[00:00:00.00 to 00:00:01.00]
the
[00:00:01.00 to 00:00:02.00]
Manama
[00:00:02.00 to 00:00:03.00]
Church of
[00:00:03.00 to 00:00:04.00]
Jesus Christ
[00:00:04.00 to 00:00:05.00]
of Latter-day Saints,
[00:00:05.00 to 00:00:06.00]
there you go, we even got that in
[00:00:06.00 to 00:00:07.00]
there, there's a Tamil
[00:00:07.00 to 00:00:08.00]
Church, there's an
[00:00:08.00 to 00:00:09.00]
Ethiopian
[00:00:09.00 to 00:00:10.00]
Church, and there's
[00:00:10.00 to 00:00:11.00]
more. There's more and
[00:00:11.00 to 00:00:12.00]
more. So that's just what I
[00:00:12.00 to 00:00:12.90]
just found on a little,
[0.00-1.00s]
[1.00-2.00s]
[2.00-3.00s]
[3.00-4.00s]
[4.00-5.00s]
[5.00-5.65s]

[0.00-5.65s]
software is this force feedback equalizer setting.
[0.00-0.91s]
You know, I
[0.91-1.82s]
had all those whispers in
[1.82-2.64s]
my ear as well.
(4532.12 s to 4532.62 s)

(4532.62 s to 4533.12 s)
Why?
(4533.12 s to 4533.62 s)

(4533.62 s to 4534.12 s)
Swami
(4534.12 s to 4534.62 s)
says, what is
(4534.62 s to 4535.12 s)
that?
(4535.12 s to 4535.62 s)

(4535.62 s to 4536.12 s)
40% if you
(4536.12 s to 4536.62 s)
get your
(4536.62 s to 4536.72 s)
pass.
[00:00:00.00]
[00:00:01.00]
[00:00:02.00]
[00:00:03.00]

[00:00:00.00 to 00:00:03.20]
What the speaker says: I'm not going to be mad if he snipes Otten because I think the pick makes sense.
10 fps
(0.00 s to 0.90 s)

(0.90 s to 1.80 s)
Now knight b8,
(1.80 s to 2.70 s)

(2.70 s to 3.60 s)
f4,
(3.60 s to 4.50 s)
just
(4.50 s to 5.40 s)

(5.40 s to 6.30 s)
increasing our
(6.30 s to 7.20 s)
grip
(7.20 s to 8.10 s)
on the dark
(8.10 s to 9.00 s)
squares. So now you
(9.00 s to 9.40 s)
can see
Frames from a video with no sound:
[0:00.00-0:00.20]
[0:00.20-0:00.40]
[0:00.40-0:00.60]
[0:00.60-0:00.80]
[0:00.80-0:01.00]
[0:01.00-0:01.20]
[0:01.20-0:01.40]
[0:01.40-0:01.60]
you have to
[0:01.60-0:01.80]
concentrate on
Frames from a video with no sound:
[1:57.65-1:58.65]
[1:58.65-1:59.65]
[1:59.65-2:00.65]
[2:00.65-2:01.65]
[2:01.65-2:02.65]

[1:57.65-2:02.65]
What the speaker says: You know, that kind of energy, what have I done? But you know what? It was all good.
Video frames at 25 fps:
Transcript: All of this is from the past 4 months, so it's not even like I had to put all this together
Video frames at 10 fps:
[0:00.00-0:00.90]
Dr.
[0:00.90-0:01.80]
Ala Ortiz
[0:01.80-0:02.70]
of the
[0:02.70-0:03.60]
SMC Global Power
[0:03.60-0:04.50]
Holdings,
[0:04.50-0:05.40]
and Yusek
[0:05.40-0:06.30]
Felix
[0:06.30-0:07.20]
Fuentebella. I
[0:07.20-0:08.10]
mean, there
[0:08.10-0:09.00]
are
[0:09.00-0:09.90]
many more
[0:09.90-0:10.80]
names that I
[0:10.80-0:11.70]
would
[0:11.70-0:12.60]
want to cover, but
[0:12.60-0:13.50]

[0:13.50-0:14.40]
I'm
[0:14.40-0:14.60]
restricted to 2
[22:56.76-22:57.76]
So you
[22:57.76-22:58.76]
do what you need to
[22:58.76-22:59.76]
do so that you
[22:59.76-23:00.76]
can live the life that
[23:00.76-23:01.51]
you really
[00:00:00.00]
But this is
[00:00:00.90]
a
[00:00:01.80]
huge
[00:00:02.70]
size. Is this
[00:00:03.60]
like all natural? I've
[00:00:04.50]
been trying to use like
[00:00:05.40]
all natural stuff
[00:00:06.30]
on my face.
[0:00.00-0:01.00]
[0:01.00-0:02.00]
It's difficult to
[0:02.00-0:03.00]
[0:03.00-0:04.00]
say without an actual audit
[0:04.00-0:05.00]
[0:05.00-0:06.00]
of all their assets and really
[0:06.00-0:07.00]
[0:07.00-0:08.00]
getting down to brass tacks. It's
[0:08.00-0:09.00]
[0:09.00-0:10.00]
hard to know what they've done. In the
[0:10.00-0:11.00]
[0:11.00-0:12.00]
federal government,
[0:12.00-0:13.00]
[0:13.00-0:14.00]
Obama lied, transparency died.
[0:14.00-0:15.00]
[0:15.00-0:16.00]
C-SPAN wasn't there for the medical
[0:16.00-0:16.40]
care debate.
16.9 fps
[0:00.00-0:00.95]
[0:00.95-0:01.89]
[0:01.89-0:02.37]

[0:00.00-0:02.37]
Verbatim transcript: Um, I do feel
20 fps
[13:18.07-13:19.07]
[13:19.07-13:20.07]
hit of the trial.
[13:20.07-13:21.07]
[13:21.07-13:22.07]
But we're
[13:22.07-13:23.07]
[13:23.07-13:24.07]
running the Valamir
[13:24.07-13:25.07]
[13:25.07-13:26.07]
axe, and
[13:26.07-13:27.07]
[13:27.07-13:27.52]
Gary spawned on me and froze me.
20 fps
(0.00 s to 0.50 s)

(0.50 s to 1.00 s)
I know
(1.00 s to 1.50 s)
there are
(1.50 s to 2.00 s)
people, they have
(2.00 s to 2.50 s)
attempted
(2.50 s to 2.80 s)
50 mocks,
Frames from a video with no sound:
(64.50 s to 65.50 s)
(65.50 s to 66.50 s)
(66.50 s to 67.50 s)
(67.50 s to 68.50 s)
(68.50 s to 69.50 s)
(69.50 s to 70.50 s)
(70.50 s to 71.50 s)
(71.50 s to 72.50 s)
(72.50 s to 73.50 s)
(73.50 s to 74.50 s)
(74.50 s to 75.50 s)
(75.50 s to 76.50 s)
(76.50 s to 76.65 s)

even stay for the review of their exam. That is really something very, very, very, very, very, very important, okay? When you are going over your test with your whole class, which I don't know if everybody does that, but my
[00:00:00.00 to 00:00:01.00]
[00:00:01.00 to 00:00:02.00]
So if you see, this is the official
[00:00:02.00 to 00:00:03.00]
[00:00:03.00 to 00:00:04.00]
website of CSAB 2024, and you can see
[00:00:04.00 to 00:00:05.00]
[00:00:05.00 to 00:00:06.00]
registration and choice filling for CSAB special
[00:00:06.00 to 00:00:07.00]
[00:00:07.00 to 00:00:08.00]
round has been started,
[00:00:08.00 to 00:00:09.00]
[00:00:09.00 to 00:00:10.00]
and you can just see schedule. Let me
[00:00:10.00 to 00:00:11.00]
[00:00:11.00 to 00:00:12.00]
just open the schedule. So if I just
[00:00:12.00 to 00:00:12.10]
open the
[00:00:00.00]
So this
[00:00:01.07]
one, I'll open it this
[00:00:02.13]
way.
==================================================
▸ **Problem to work on**: Copy only this part of the entries above: the line with "Video frames at 10", the line with "[13:20.07-13:21.07]", and the lines between, all exactly as written.

▸ **Response to this exercise**:
Video frames at 10 fps:
[0:00.00-0:00.90]
Dr.
[0:00.90-0:01.80]
Ala Ortiz
[0:01.80-0:02.70]
of the
[0:02.70-0:03.60]
SMC Global Power
[0:03.60-0:04.50]
Holdings,
[0:04.50-0:05.40]
and Yusek
[0:05.40-0:06.30]
Felix
[0:06.30-0:07.20]
Fuentebella. I
[0:07.20-0:08.10]
mean, there
[0:08.10-0:09.00]
are
[0:09.00-0:09.90]
many more
[0:09.90-0:10.80]
names that I
[0:10.80-0:11.70]
would
[0:11.70-0:12.60]
want to cover, but
[0:12.60-0:13.50]

[0:13.50-0:14.40]
I'm
[0:14.40-0:14.60]
restricted to 2
[22:56.76-22:57.76]
So you
[22:57.76-22:58.76]
do what you need to
[22:58.76-22:59.76]
do so that you
[22:59.76-23:00.76]
can live the life that
[23:00.76-23:01.51]
you really
[00:00:00.00]
But this is
[00:00:00.90]
a
[00:00:01.80]
huge
[00:00:02.70]
size. Is this
[00:00:03.60]
like all natural? I've
[00:00:04.50]
been trying to use like
[00:00:05.40]
all natural stuff
[00:00:06.30]
on my face.
[0:00.00-0:01.00]
[0:01.00-0:02.00]
It's difficult to
[0:02.00-0:03.00]
[0:03.00-0:04.00]
say without an actual audit
[0:04.00-0:05.00]
[0:05.00-0:06.00]
of all their assets and really
[0:06.00-0:07.00]
[0:07.00-0:08.00]
getting down to brass tacks. It's
[0:08.00-0:09.00]
[0:09.00-0:10.00]
hard to know what they've done. In the
[0:10.00-0:11.00]
[0:11.00-0:12.00]
federal government,
[0:12.00-0:13.00]
[0:13.00-0:14.00]
Obama lied, transparency died.
[0:14.00-0:15.00]
[0:15.00-0:16.00]
C-SPAN wasn't there for the medical
[0:16.00-0:16.40]
care debate.
16.9 fps
[0:00.00-0:00.95]
[0:00.95-0:01.89]
[0:01.89-0:02.37]

[0:00.00-0:02.37]
Verbatim transcript: Um, I do feel
20 fps
[13:18.07-13:19.07]
[13:19.07-13:20.07]
hit of the trial.
[13:20.07-13:21.07]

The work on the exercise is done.